Every line of the material must be restated exactly, though not its pictures.

=== SUPPLIED MATERIAL ===

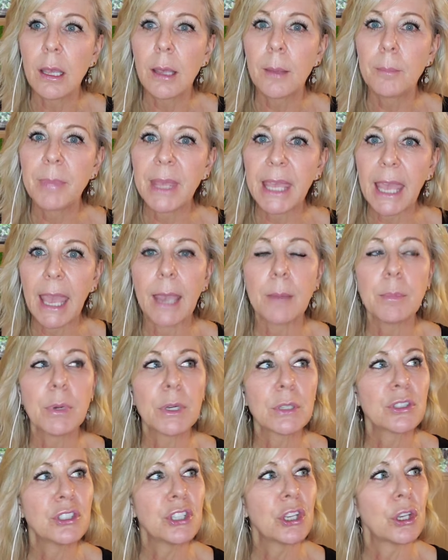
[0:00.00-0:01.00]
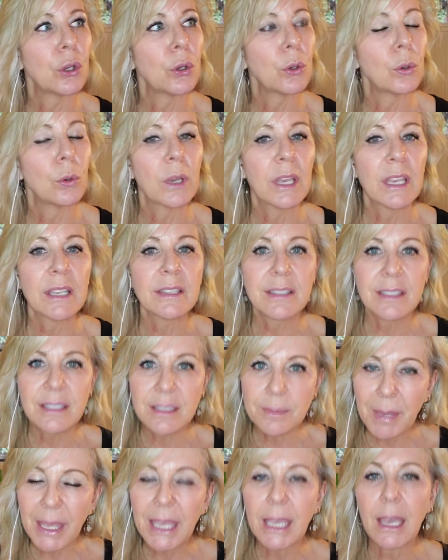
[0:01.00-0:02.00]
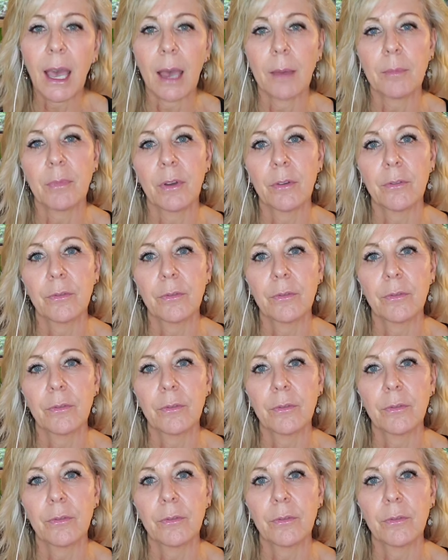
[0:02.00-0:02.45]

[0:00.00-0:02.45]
be able to speak up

===

§ EXERCISE RESULT:
[0:00.00-0:01.00]
[0:01.00-0:02.00]
[0:02.00-0:02.45]

[0:00.00-0:02.45]
be able to speak up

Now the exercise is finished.